Food Aversions & Cravings – Some foods may still smell or taste awful, while others are irresistible.
Mood Swings – Emotional ups and downs are common due to hormonal changes.
Breast Changes – Your breasts may feel fuller, heavier, and more tender as they prepare for breastfeeding.
Mild Cramping – Stretching and growing of the uterus can cause light cramping.
Round Ligament Pain – You may start feeling mild pulling sensations in your lower belly as the uterus expands.

How to Cope with Week 10 Pregnancy Symptoms

1. Handling Morning Sickness

Eat small, frequent meals to keep nausea under control.

Keep crackers or dry toast by your bed for the morning.

Drink ginger tea or lemon water to help ease queasiness.

Stay hydrated – Dehydration can make nausea worse, so sip water throughout the day.

Avoid strong-smelling foods if they trigger nausea.

2. Fighting Fatigue

Take naps when needed – Listen to your body and rest when you can.

Eat iron-rich foods like spinach, lentils, and eggs to prevent anemia.

Stay active – Light exercise like walking or prenatal yoga can boost energy levels.

3. Managing Frequent Urination

Drink plenty of water, but limit fluids before bedtime.

Empty your bladder completely each time you go.

Avoid caffeine, which can make you urinate more frequently.

4. Coping with Mood Swings

Practice self-care – Take a warm bath, listen to music, or do something relaxing.

Talk about your feelings with a friend, partner, or therapist.

Try meditation or deep breathing to calm your mind.

5. Relieving Breast Tenderness

Wear a comfortable, supportive bra to ease discomfort.

Avoid sleeping on your stomach if it causes pain.

Try warm compresses to soothe soreness.

6. Easing Bloating & Digestion Issues

Eat fiber-rich foods like fruits, vegetables, and whole grains.

Avoid carbonated drinks and greasy foods, which can cause gas.

Eat slowly and drink plenty of water to help digestion.

What Should You Be Doing in Week 10?

You’re getting closer to the second trimester! Here’s what you should focus on this week:

1. Attend Your First Prenatal Visit (If You Haven’t Yet)

Your doctor may perform an ultrasound to confirm your baby’s heartbeat.

You may get blood tests to check iron levels, hCG, and infections.

If you’re considering genetic screening tests, now is the time to discuss them.

2. Continue Taking Your Prenatal Vitamins

Make sure your prenatal vitamin includes 400-800 mcg folic acid for brain development.

A vitamin with DHA & Omega-3s supports your baby’s eye and brain growth.

3. Maintain a Healthy Pregnancy Diet

Eat a variety of protein, healthy fats, and whole grains.

Include calcium-rich foods like yogurt, cheese, and leafy greens.

Stay hydrated with at least 8 glasses of water per day.

4. Start Thinking About Maternity Clothes

Your regular clothes may start feeling tight, especially around your waist.

Look for stretchy leggings or maternity jeans for comfort.

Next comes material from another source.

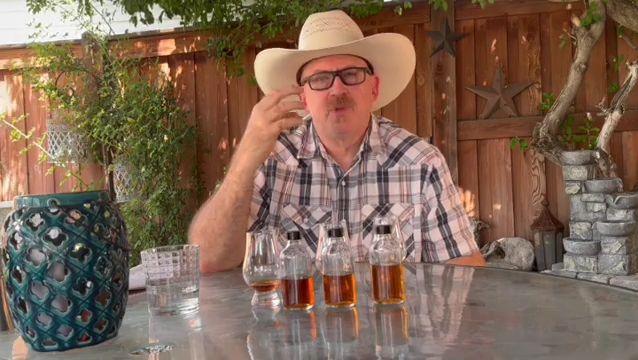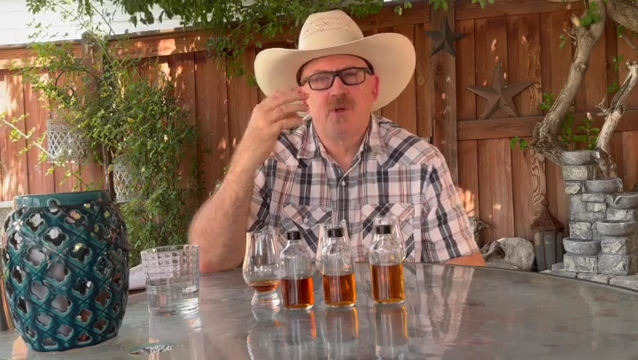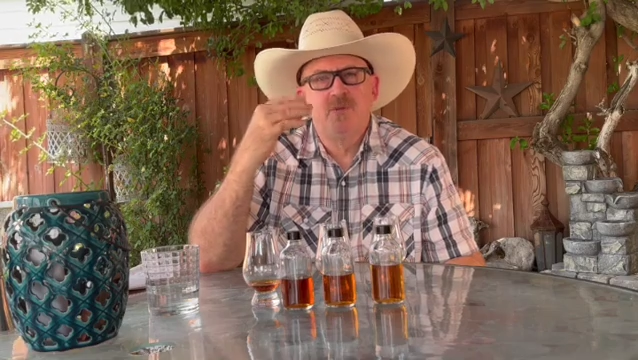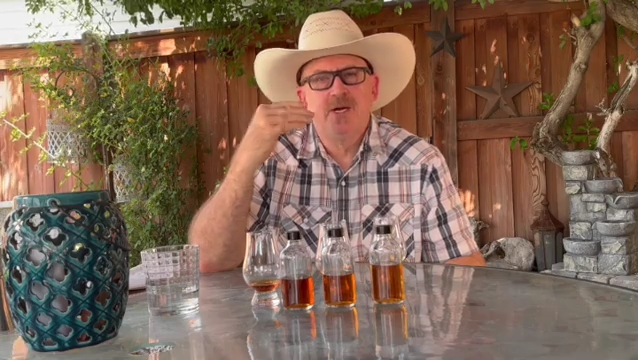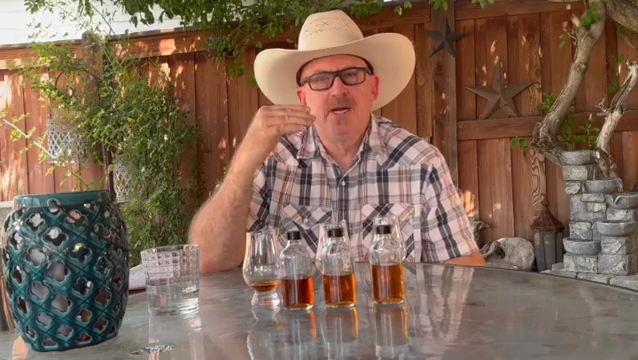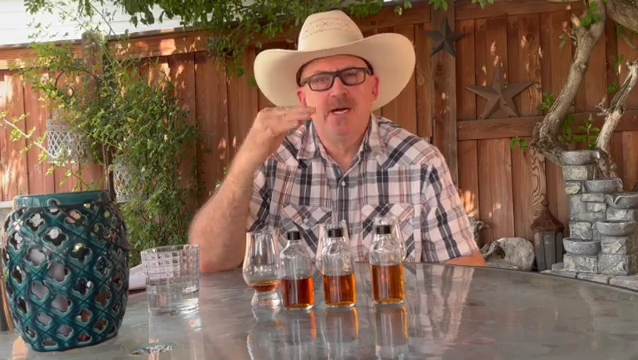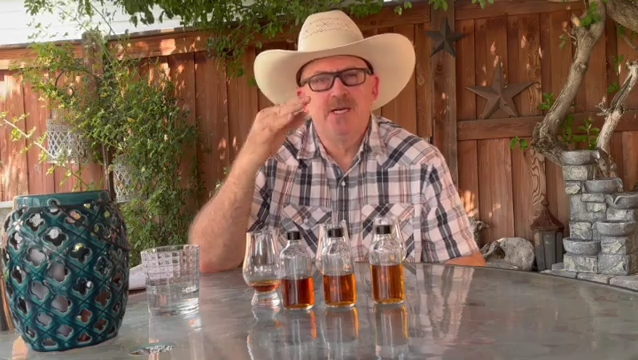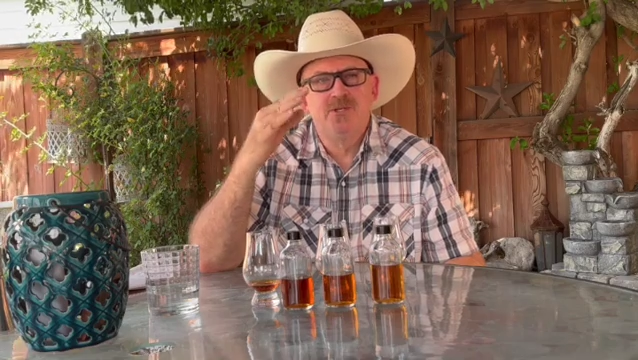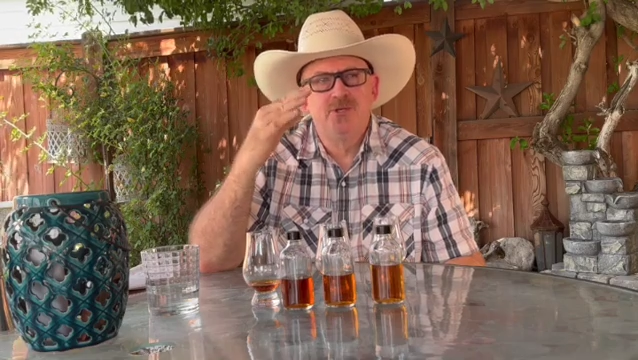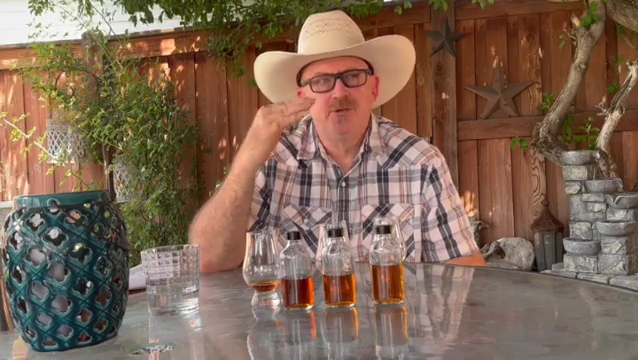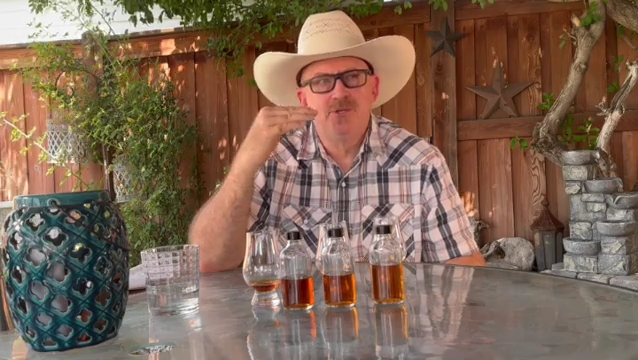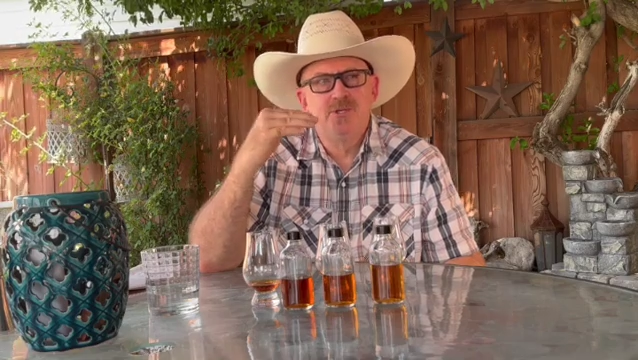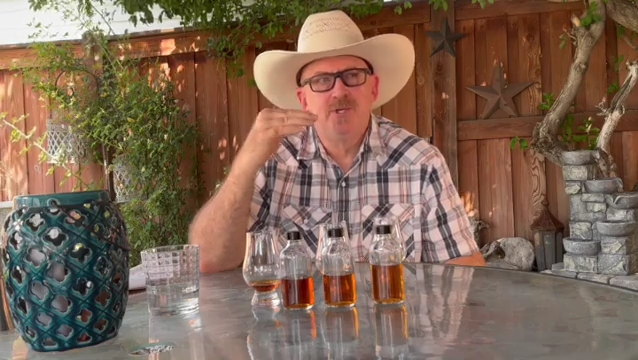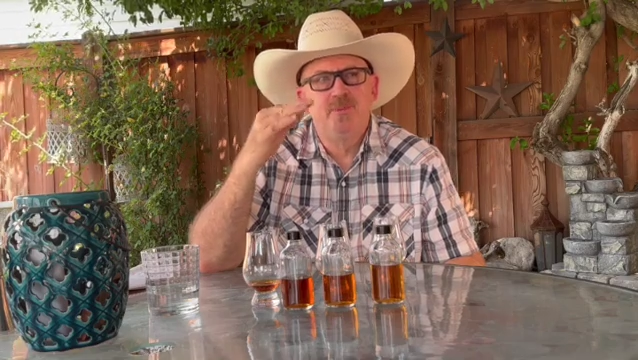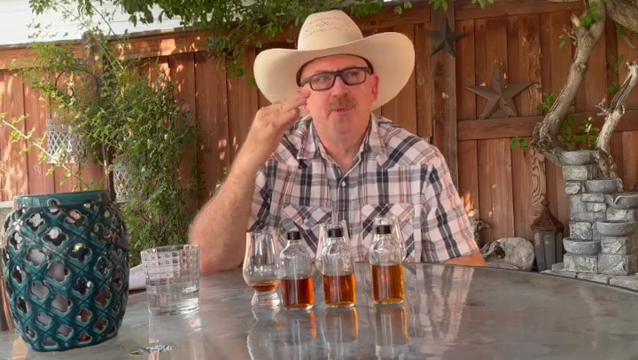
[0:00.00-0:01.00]
but as you
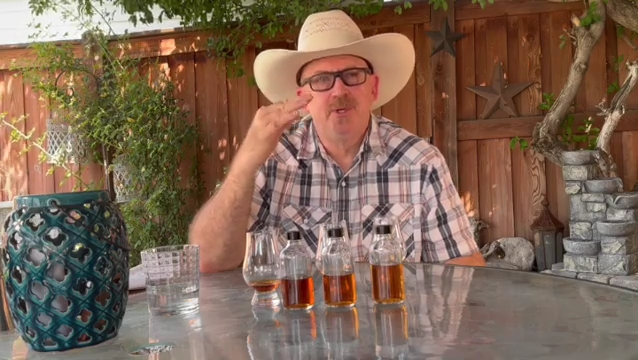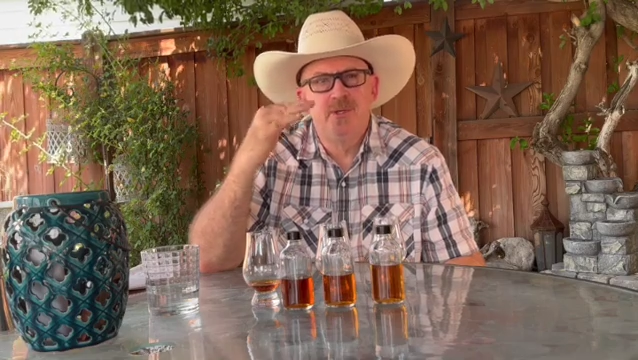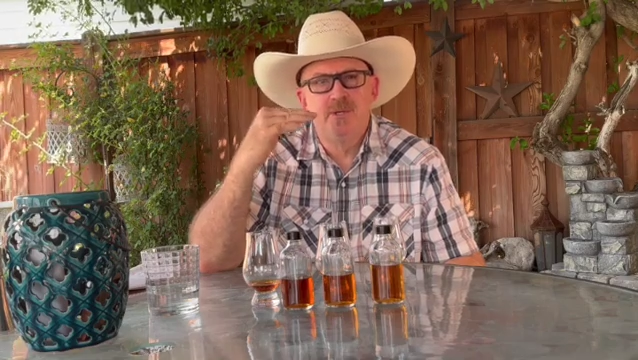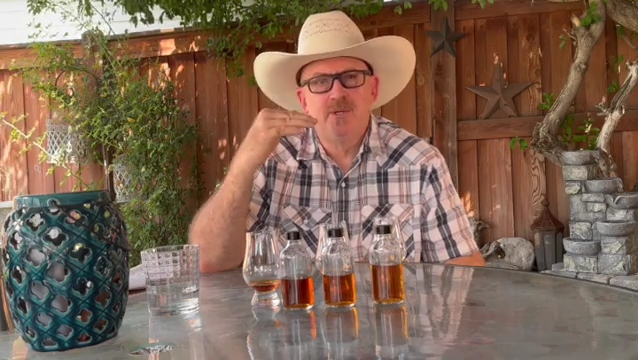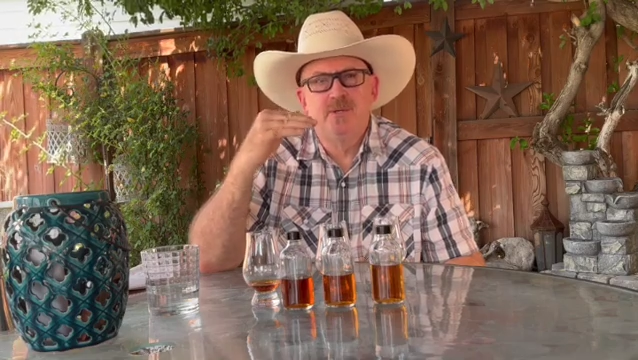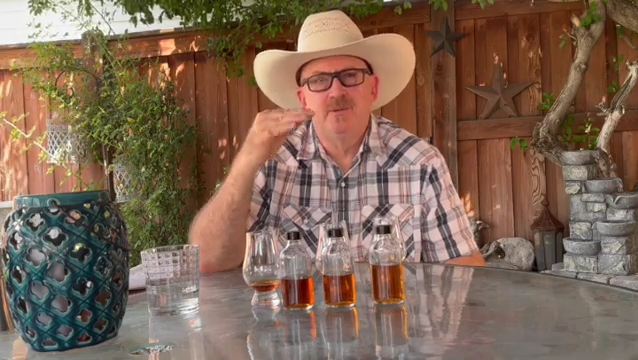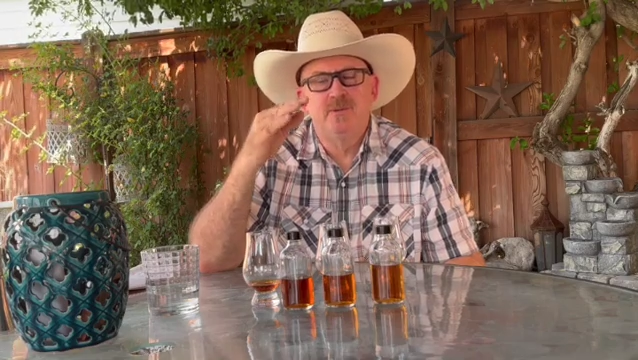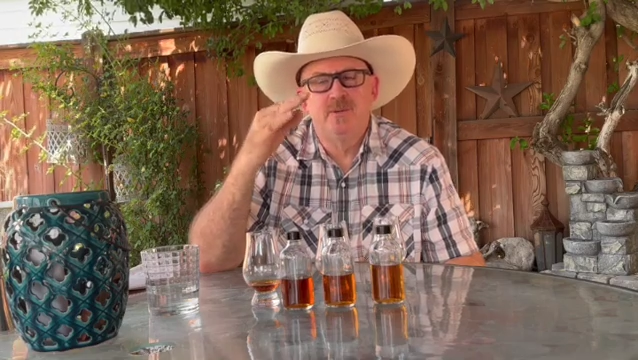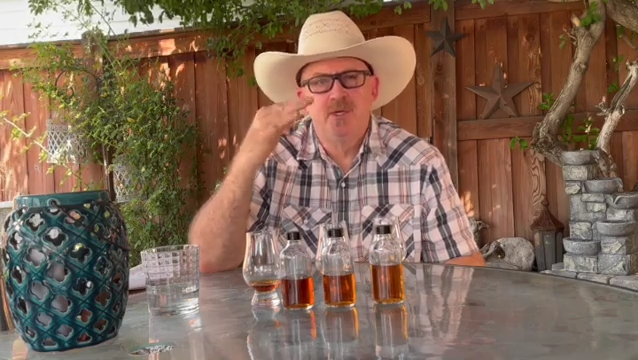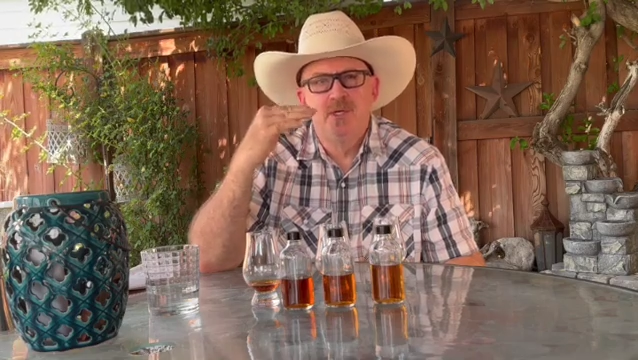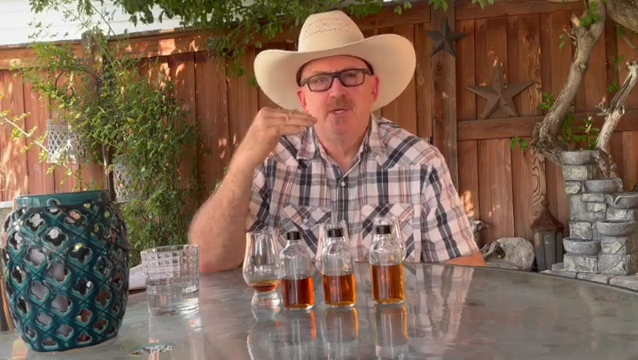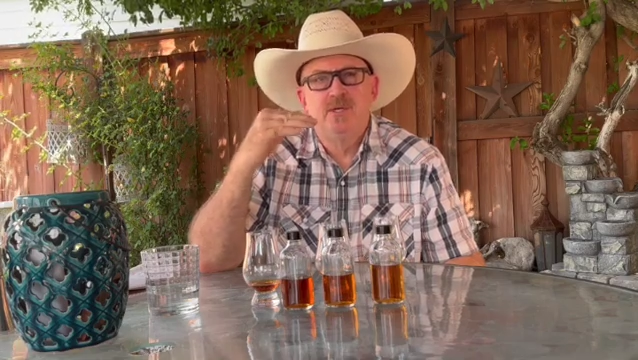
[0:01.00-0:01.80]
sip it, you'll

5. Consider Announcing Your Pregnancy Soon

Many parents wait until the end of the first trimester (week 12-13) to share the news.

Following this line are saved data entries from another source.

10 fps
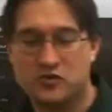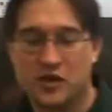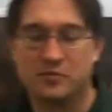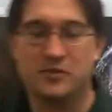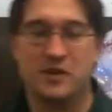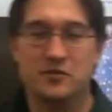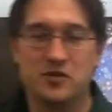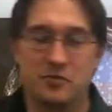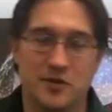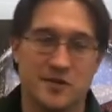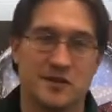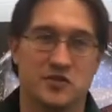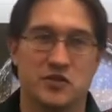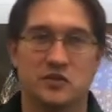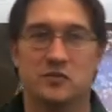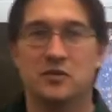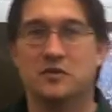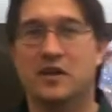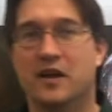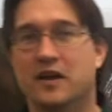and image compositing in general
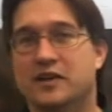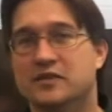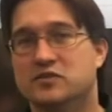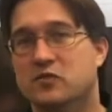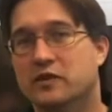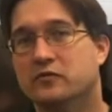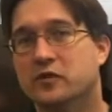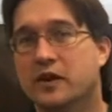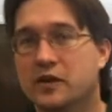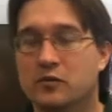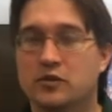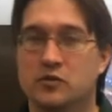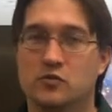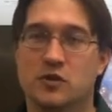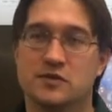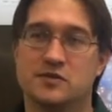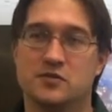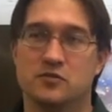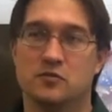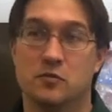is great for anyone who wants
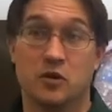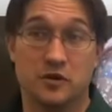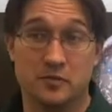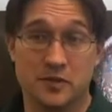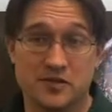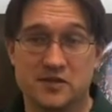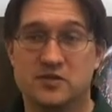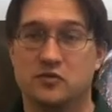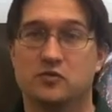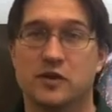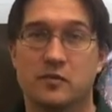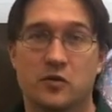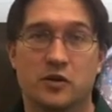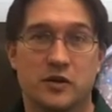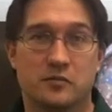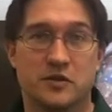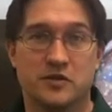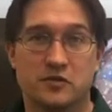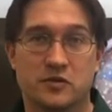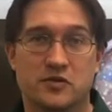to market a business or create marketing
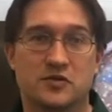materials,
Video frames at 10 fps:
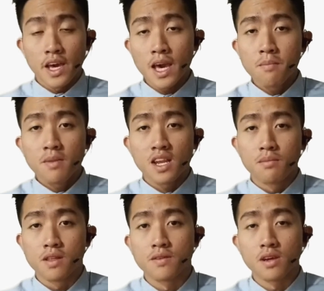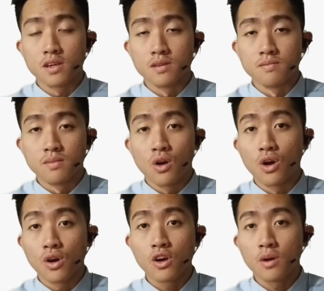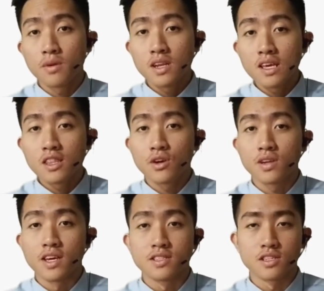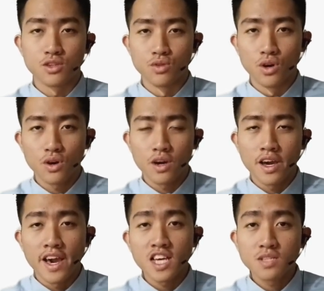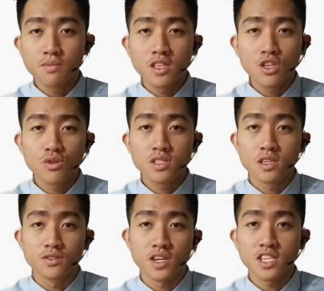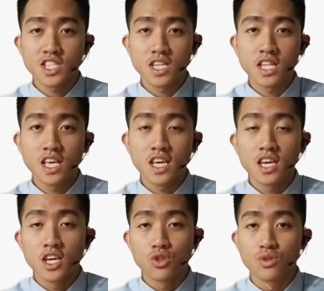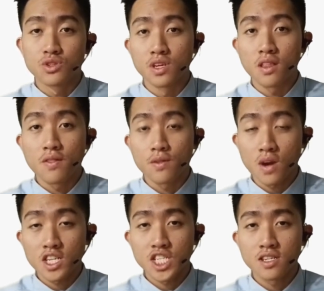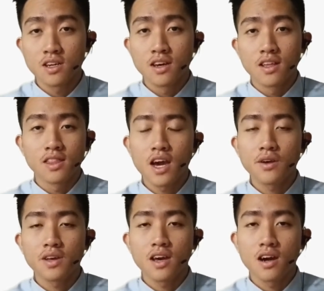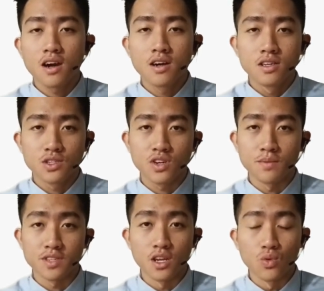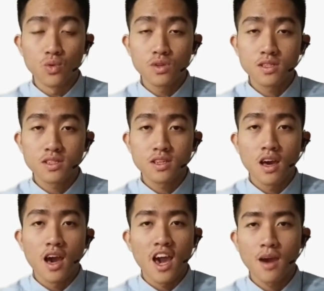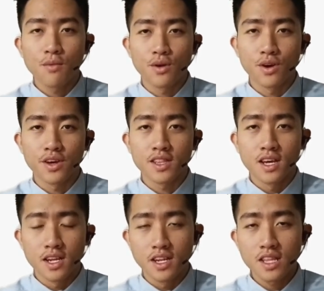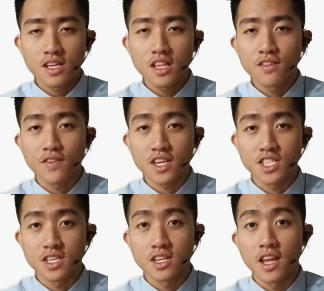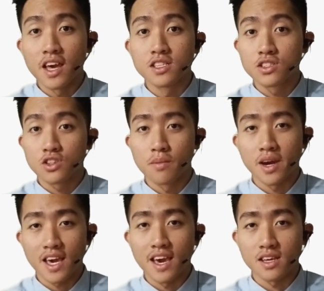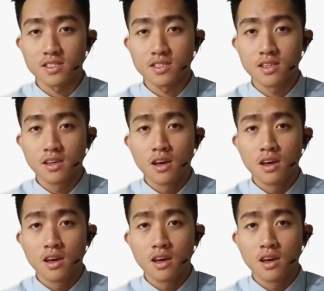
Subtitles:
M. malabathrium, or commonly known as sendudok, has been used traditionally to treat thrush, diarrhea, scrapes and wounds, hemorrhoid, dental infection, and stomach aches.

If you’re planning a pregnancy announcement, start thinking about how you’d like to do it!

6. Research Childbirth & Parenting Classes

Some classes fill up quickly, so it’s a good idea to start looking now.

Consider prenatal yoga or exercise classes for a healthy pregnancy.

Final Thoughts

Week 10 is a big milestone in your pregnancy! Your baby is growing fast, their organs are developing, and soon, your toughest symptoms may start easing.

Even though fatigue, nausea, and bloating can be tough, this phase is temporary—you’re almost at the second trimester, where many moms start feeling better!